About Magnetic Isolation and Concentration cryo-electron microscopy:
- It helps researchers to study samples 100 times more dilute than before.
- It is a technique enabling direct structural analysis of targets captured on magnetic beads, thereby reducing the targets’ concentration requirement to <0.0005 mg/mL.
- Working:
- It uses magnetic beads (50-nm size beads) to hold molecules in place.
- This greatly reduces the amount of protein needed in the initial sample.
- A refined analysis method called Duplicated Selection To Exclude Rubbish (DuSTER) was designed in parallel to help capture the structure of smaller molecules.
- MagIC-cryo-EM and DuSTER will allow scientists to use cryo-EM to examine the structure of proteins which are smaller, challenging to isolate or present in minute quantities inside cells.
- Application: The knowledge gained from these findings could help us better understand a wide range of biological processes.
Key Facts about Cryo-electron microscopy (cryo-EM)
- It is a technique that allows researchers to directly visualize proteins.

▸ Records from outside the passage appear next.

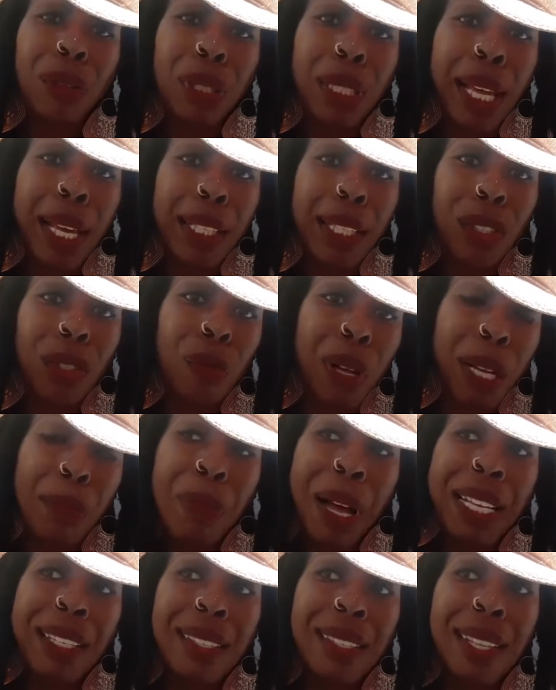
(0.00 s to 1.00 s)
like you.
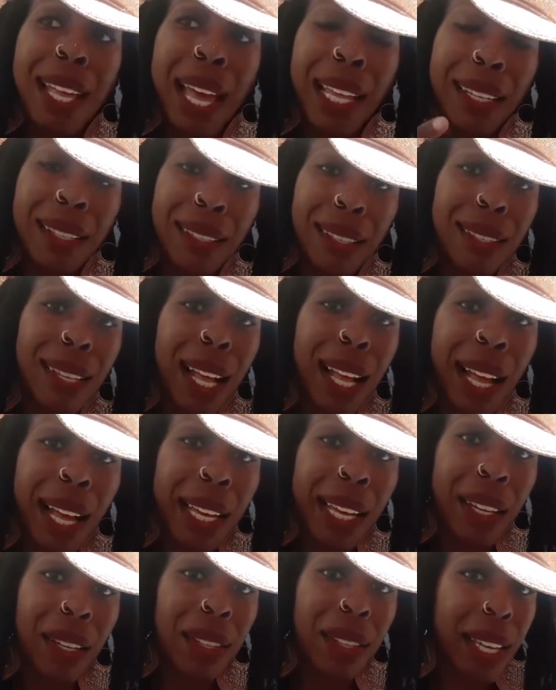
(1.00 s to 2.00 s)
My status is
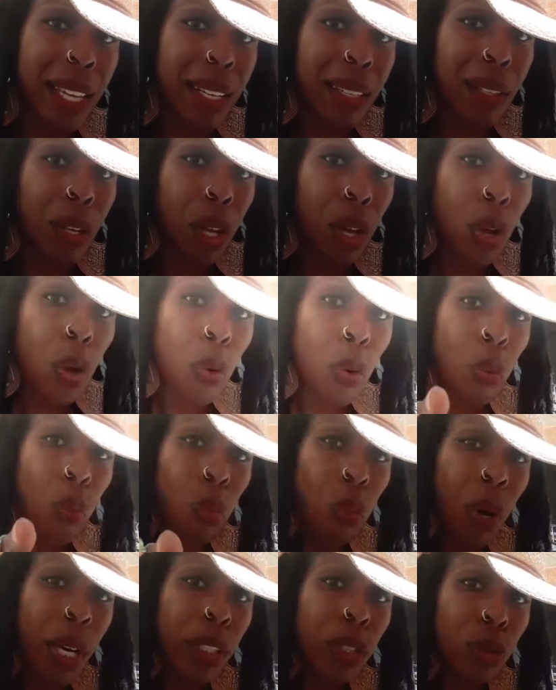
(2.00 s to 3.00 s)
higher than
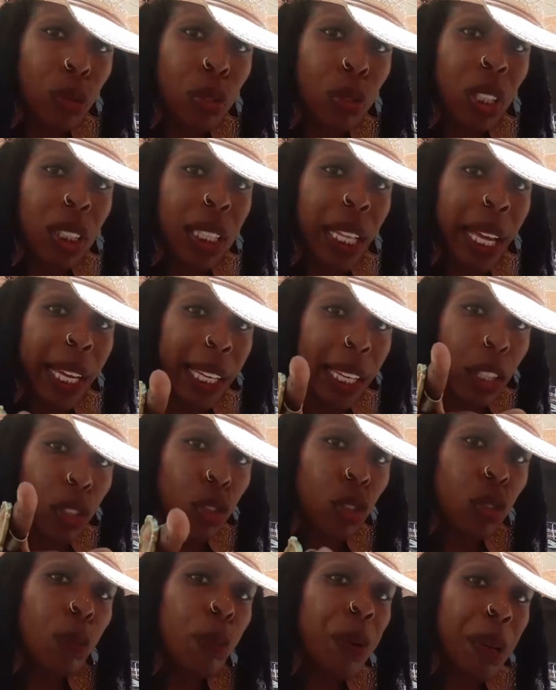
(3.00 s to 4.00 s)
what you look like, and
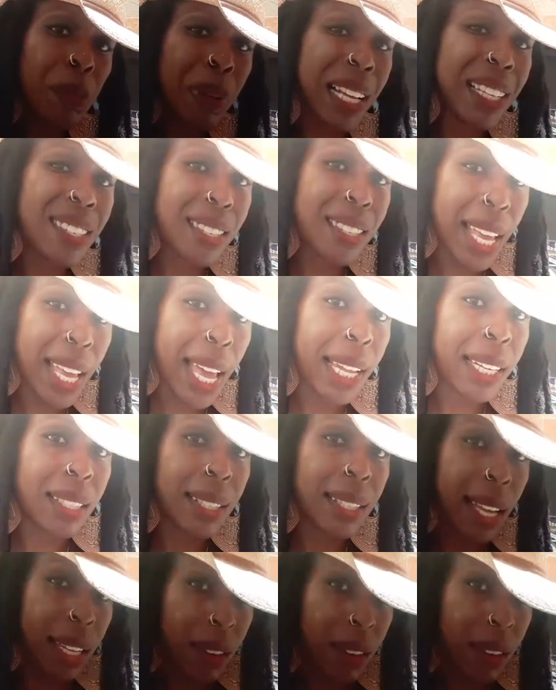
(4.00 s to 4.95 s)
you'll bring my status down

- The approach first requires flash-freezing a sample at extremely low temperatures and then sending a beam of electrons through the specimen from several angles.
- The resulting series of two-dimensional images are analysed using advanced algorithms to construct a final three-dimensional protein model.
- Limitations: Despite its power, cryo-EM also has limitations, including requiring very large quantities of protein in the initial sample. The algorithms currently available for Cryo-EM analyses also struggle to determine the structure of smaller molecules.